/media-memorability

MeMAD participation to the MediaEval Media Memorability 2019 and 2020 Tasks

Primary LanguageJupyter Notebook

MeMAD's participation to the MediaEval Media Memorability 2019, 2020 and 2021 challenges

Please cite the following if you use this code.

@inproceedings{reboud2019combining,
  title={Combining Textual and Visual Modeling for Predicting Media Memorability},
  author={Reboud, Alison and Harrando, Ismail and Laaksonen, Jorma and Francis, Danny and Troncy, Rapha{\"e}l and Mantec{\'o}n, H{\'e}ctor Laria},
  booktitle = {MediaEval 2019: Multimedia Benchmark Workshop},
  year={2019},
  address = {Sophia Antipolis, France}
}


@inproceedings{reboud2020predicting,
  title={Predicting Media Memorability with Audio, Video, and Text representation},
  author={Reboud, Alison and Harrando, Ismail and Laaksonen, Jorma and Troncy, Rapha{\"e}l and others},
  booktitle={MediaEval 2020: Multimedia Benchmark Workshop},
  year={2020}
}
@inproceedings{reboud2021exploring,
  title={Exploring Multimodality, Perplexity and Explainability forMemorability Prediction},
  author={Reboud, Alison and Harrando, Ismail and Laaksonen, Jorma and Troncy, Rapha{\"e}l and others},
  booktitle={MediaEval 2021: Multimedia Benchmark Workshop},
  year={2020}
}

2021 MeMAD's approach

For the 2021 edition we submitted different approaches. The first one is a multimodal approach (vision,audio,text) with early fusion (the features are concatenated to produce a single prediction) Model architecture

We also proposed an explainable text approach as well as an approach which relies on text perplexity measuring Presentation slides

2020 MeMAD's approach

Our approach for the 2020 edition is a weighted average method combining predictions made separately from visual, audio, textual and visiolinguisticrepresentations of videos. Two improvements from the 2019 approach are that we are now using the audio modality and focusing on video features (as opposed to image features ) allowing to better model action rich videos.

Model architecture

2019 MeMAD's approach

Our approach for the 2019 edition is a weighted average method combining predictions made separately from visual, visual embeddings and textual and representations of videos.

Model architecture

Usage

The approach consists in computing three different scores independently and later averaging them.

Computing the text scores

Read and follow textual_scores prediction's README.md

Computing the memorability visiolinguistic scores (2020 edition only)

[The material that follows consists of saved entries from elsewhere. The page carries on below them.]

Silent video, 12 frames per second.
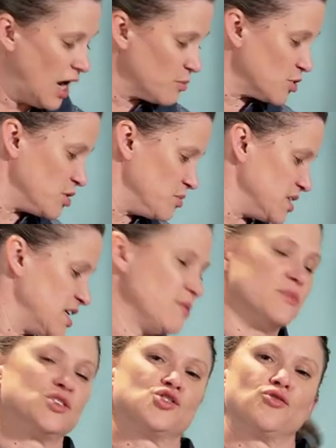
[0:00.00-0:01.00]
I'm going to be
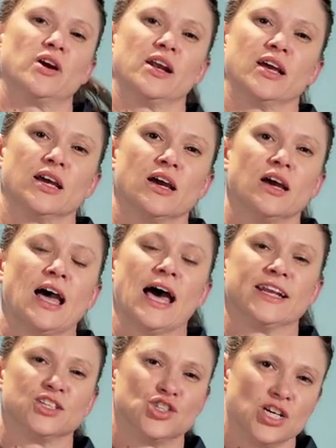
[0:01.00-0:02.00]
demonstrating
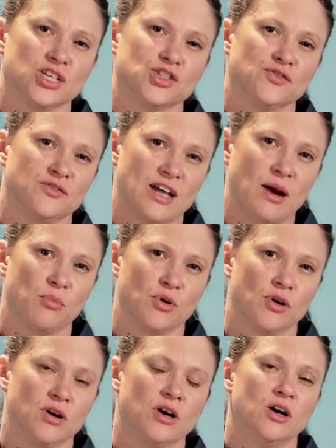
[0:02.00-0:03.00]
how to change the
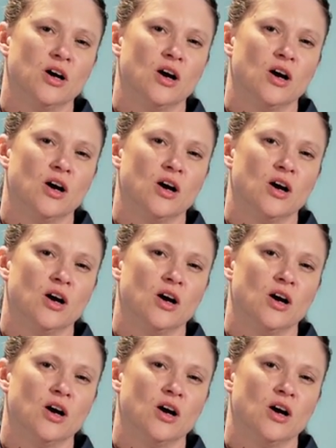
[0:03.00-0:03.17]
flapper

Extracting Vilbert features from the frozen task-agnostic Vilbert model, following the instructions in the README.mdunder vilbert/vilbert-multi-task

Obtaining and computing the memorability scores using

python vilbert/mediaeval2020_pred.py

Computing the visual and audio-visual scores

Read and follow PicSOM_prediction's README.md

Finding the best weights combination and getting the final scores

Obtain the final score by running, combine_scores_2020.py, a code snippet for evaluating all linear combinations of values to combine different modalities.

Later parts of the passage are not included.